LA SPIEGAZIONE DELLA CASA BIANCA
La Casa Bianca ha poi ridimensionato le dichiarazioni di Trump sulla Cina e il petrolio iraniano, spiegando che il presidente non stava segnalando un cambio di politica ma solo descrivendo i risultati del bombardamento americano sull’Iran.
“Il presidente”, ha detto un funzionario della Casa Bianca, le cui parole sono state riportate dal Financial Times, “stava semplicemente richiamando l’attenzione sul fatto che, grazie alle sue azioni decisive per distruggere i siti nucleari iraniani e mediare un cessate il fuoco tra Israele e Iran, lo stretto di Hormuz non subirà ripercussioni, che sarebbero state devastanti per la Cina”. Lo stretto di Hormuz è uno dei più importanti punti di passaggio del commercio petrolifero globale ed è, di conseguenza, fondamentale per l’approvvigionamento cinese di combustibili fossili: si pensava che Teheran potesse impedire l’accesso allo stretto – “chiudendolo”, di fatto – come ritorsione per gli attacchi israeliani e americani.
Dalla Casa Bianca hanno poi aggiunto che la Cina “e tutti gli altri paesi” dovrebbero “importare il nostro petrolio di qualità piuttosto che importare petrolio iraniano in violazione delle sanzioni statunitensi”.
LE SANZIONI AMERICANE SUL PETROLIO IRANIANO
Dallo scorso marzo gli Stati Uniti hanno imposto sanzioni su diverse piccole raffinerie indipendenti cinesi – in gergo si chiamano teapot, o “teiere” -, che sono le principali acquirenti del greggio iraniano. Hanno preso di mira anche alcune società coinvolte nel trasporto petrolifero dall’Iran alla Cina e le cosiddette “petroliere ombra” utilizzate per queste spedizioni illecite.
Al tempo, il segretario del Tesoro Scott Bessent dichiarò che gli Stati Uniti, attraverso le sanzioni sul petrolio, avevano “preso l’impegno a tagliare i flussi di entrate che consentono a Teheran di continuare a finanziare il terrorismo e a sviluppare il suo programma nucleare”.

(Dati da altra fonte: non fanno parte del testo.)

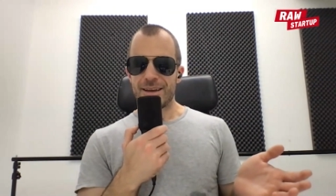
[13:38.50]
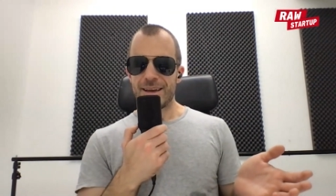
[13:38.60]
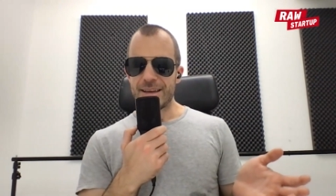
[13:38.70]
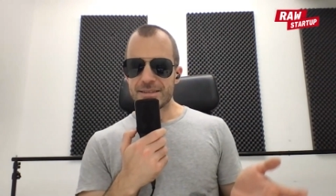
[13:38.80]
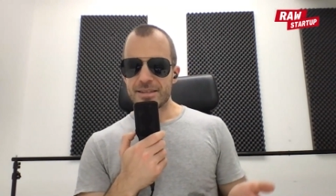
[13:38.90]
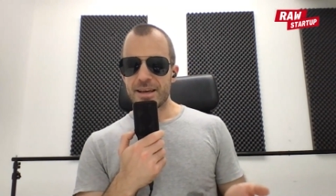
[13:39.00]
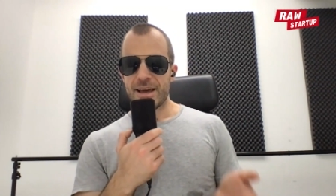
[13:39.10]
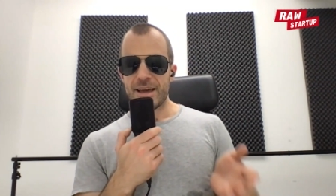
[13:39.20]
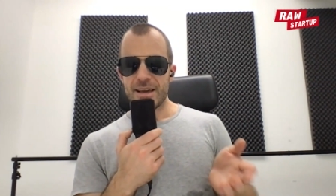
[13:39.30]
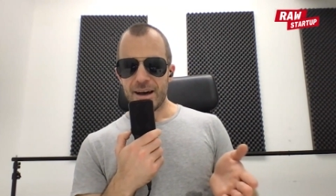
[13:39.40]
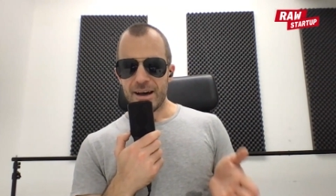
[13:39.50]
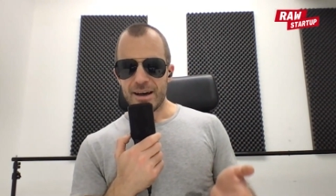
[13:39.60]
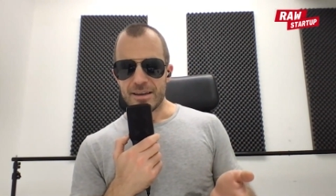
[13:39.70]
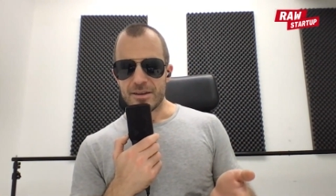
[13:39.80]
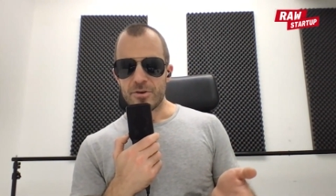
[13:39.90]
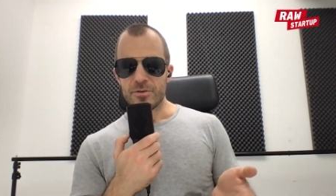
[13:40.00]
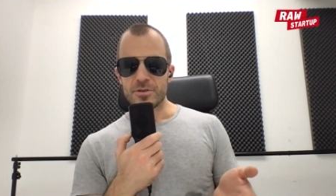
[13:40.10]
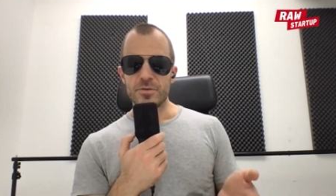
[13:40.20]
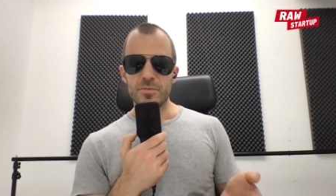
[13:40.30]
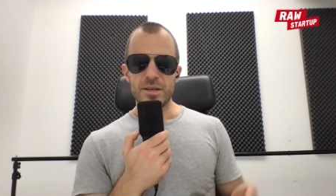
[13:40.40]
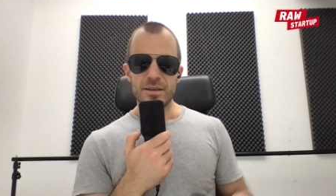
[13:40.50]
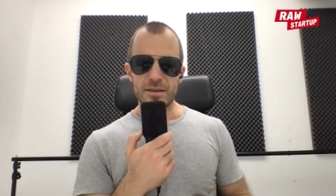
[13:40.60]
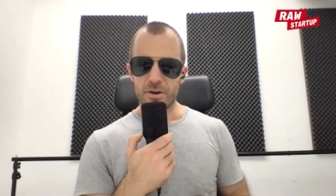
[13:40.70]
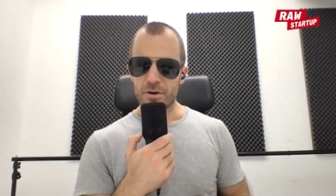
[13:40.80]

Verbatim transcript: is the AI going to be,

Circa tre mesi dopo, però, Trump ha invitato pubblicamente la Cina ad acquistare greggio dall’Iran: probabilmente lo ha fatto per mandare un messaggio rassicurante ai mercati – già poco preoccupati per le conseguenze della guerra israelo-iraniana, in realtà -, ed evitare una salita dei prezzi del petrolio. Peraltro, pare che a giugno la produzione petrolifera dell’Iran raggiungerà il valore più alto in sette anni, superando i 3,5 milioni di barili al giorno.